Harvester . Utilities

Merge

Combines multiple related rdf records into a single rdf record

This tool Merge takes a set of records and a regular expression to find related records and combines them in another set of records

Merge Parameters

wordiness - (optional) sets the lowest level of log messages to be displayed to the console. The lower the log level, the more detailed the messages.

Possible Values:

  • <Param name="wordiness">OFF</Param> - Results in no messages being displayed.
  • <Param name="wordiness">ERROR</Param> - Results in only messages from the ERROR level to be displayed. Error messages detail when the tool has experienced an error preventing it from completing its task
  • <Param name="wordiness">WARN</Param> - Results in only messages above and including WARN level messages to be displayed. Merge does not produce any WARN level messages.
  • <Param name="wordiness">INFO</Param> - (Default) Results in all messages above and including INFO level messages to be displayed. INFO level messages detail when the tool has started and ended and when it begins/ends a phase ('Building List of Primary Records' and 'Beginning Merging into Primary Records') and how many primary records it found.
  • <Param name="wordiness">DEBUG</Param> - Results in all messages above and including DEBUG level messages to be displayed. DEBUG level messages detail each primary record name into which it will merge the matching records. Additionally, it will display stacktrace information if an error occurs.
  • <Param name="wordiness">ALL</Param> or TRACE</Param> - Results in all messages above and including TRACE level messages to be displayed, since trace is the lowest level it is the same as ALL in practice. TRACE level messages details every record as it is added to the primary record's merge set.
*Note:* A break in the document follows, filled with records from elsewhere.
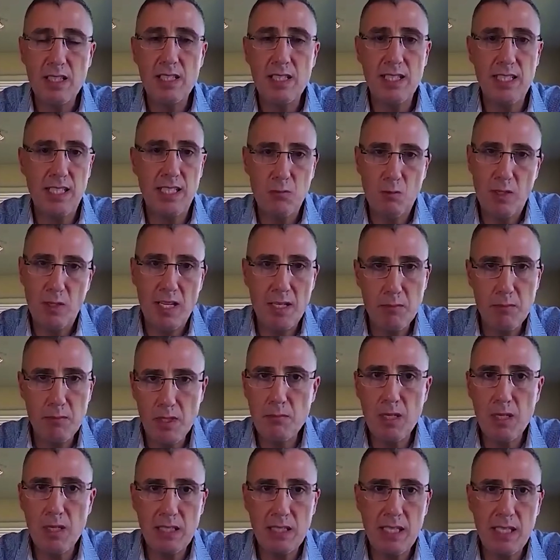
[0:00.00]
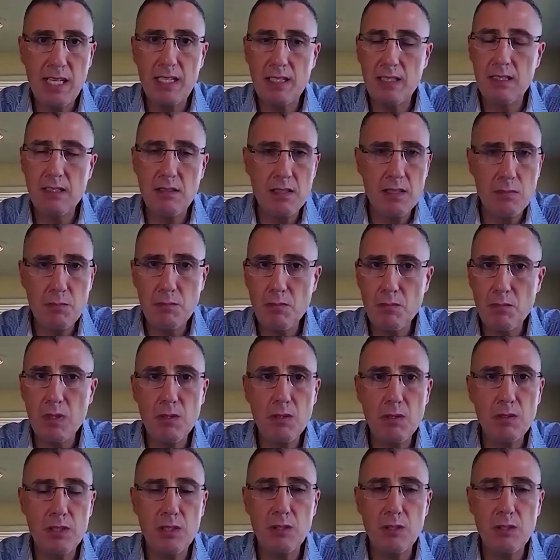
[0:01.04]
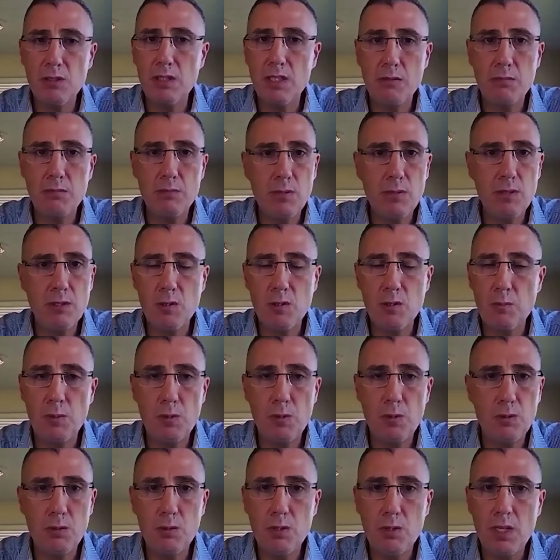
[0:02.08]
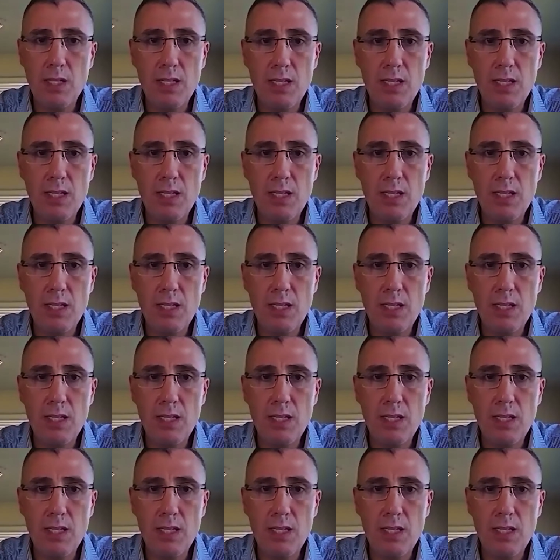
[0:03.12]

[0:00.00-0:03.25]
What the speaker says: and what I mean by that is the multiple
baseRegex - Regex for finding primary records (with a grouping for the subsection to use to find sub-records)

Example:
<Param name="baseRegex">tableName_(id_-_.?)</Param> - A regular expression to match record IDs and grouping capture to isolate the id.

input - (optional - at least one of this and/or inputOverride) the configuration file that describes the input record set. The parameters for this config file are described in the Record Sets section below.

Example:

  • <Param name="input">/absolute/path/to/file.conf.xml</Param> - An absolute path to a recordhandler config file on linux/unix/macosx based systems.
  • <Param name="input">C:/absolute/path/to/file.conf.xml</Param> - An absolute path to a recordhandler config file on a windows operating system.
  • <Param name="input">relative/path/to/file.conf.xml</Param> - A path to a recordhandler config file that is relative to the folder the shell was in when this command was executed.

inputOverride - (optional - at least one of this and/or input) specify the parameters for the record set without a config file and/or override specific parameters from the given config file. The parameters that can be set/overridden are described in the Record Sets section below.

Example:

  • <Param name="inputOverride">paramName=valueToUse</Param>

output - (optional - at least one of this and/or outputOverride) the configuration file that describes the output record set. The parameters for this config file are described in the Record Sets section below.

Example:

  • <Param name="output">/absolute/path/to/file.conf.xml</Param> - An absolute path to a recordhandler config file on linux/unix/macosx operating systems.
  • <Param name="output">C:/absolute/path/to/file.conf.xml</Param> - An absolute path to a recordhandler config file on a windows operating system.
  • <Param name="output">relative/path/to/file.conf.xml</Param> - A path to a recordhandler config file that is relative to the folder the shell was in when this command was executed.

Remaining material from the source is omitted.